**The problem:** Please restate each line of the data below exactly. Omit all images.

━━━ Exercise data

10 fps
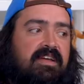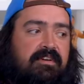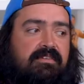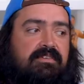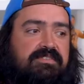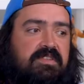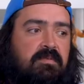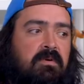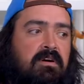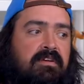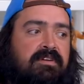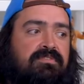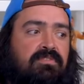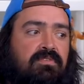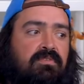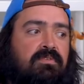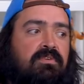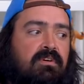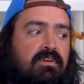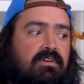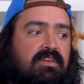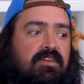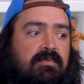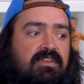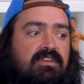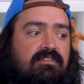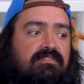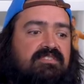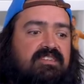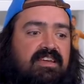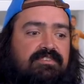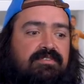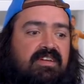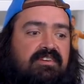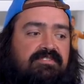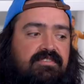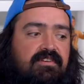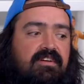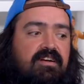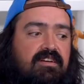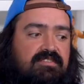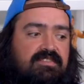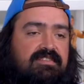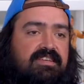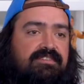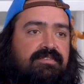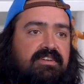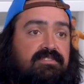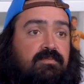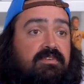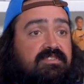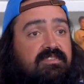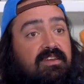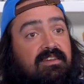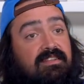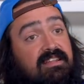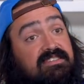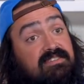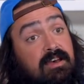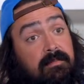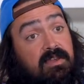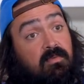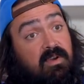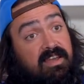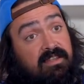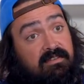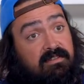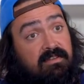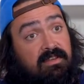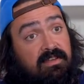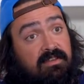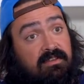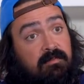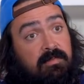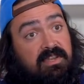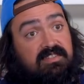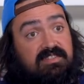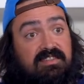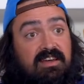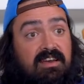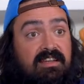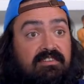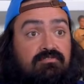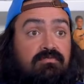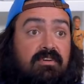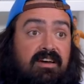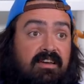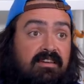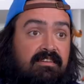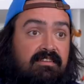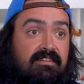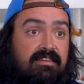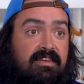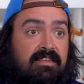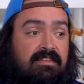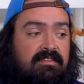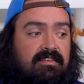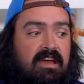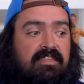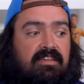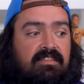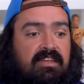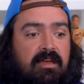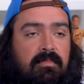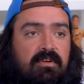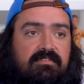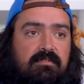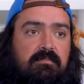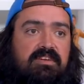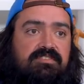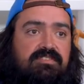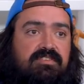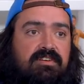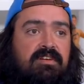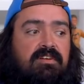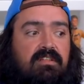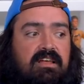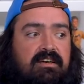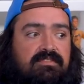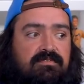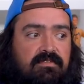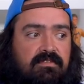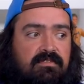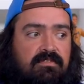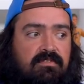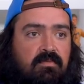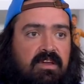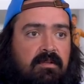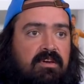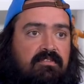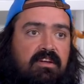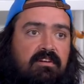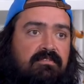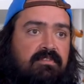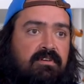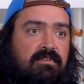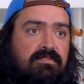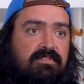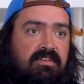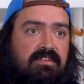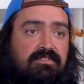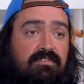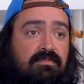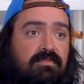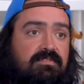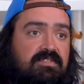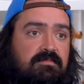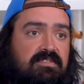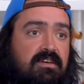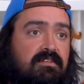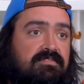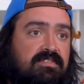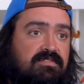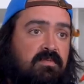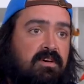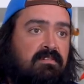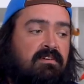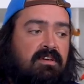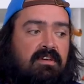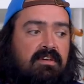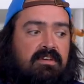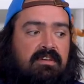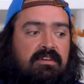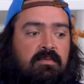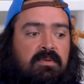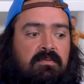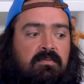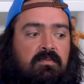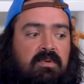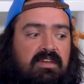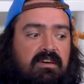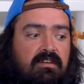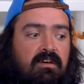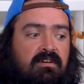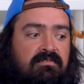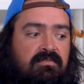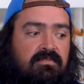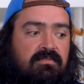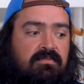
microdosing the water to yeah keep an even saturation or a constant saturation where it's not sopping wet, but it's not dry. And I think that perfect mixture allows for the right amount of airflow to get to the roots themselves as well. It, we, we cut off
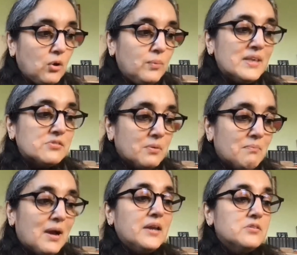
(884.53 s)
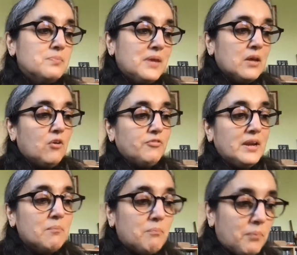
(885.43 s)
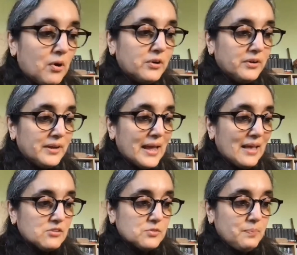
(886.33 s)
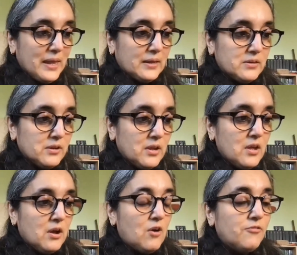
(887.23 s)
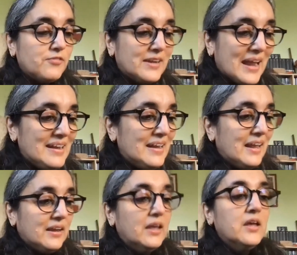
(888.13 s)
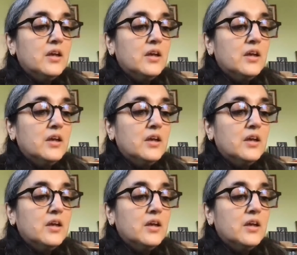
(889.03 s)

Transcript: always reminds me of an important aspect of tending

━━━━━━

**Response to this task:**
10 fps
microdosing the water to yeah keep an even saturation or a constant saturation where it's not sopping wet, but it's not dry. And I think that perfect mixture allows for the right amount of airflow to get to the roots themselves as well. It, we, we cut off
(884.53 s)
(885.43 s)
(886.33 s)
(887.23 s)
(888.13 s)
(889.03 s)

Transcript: always reminds me of an important aspect of tending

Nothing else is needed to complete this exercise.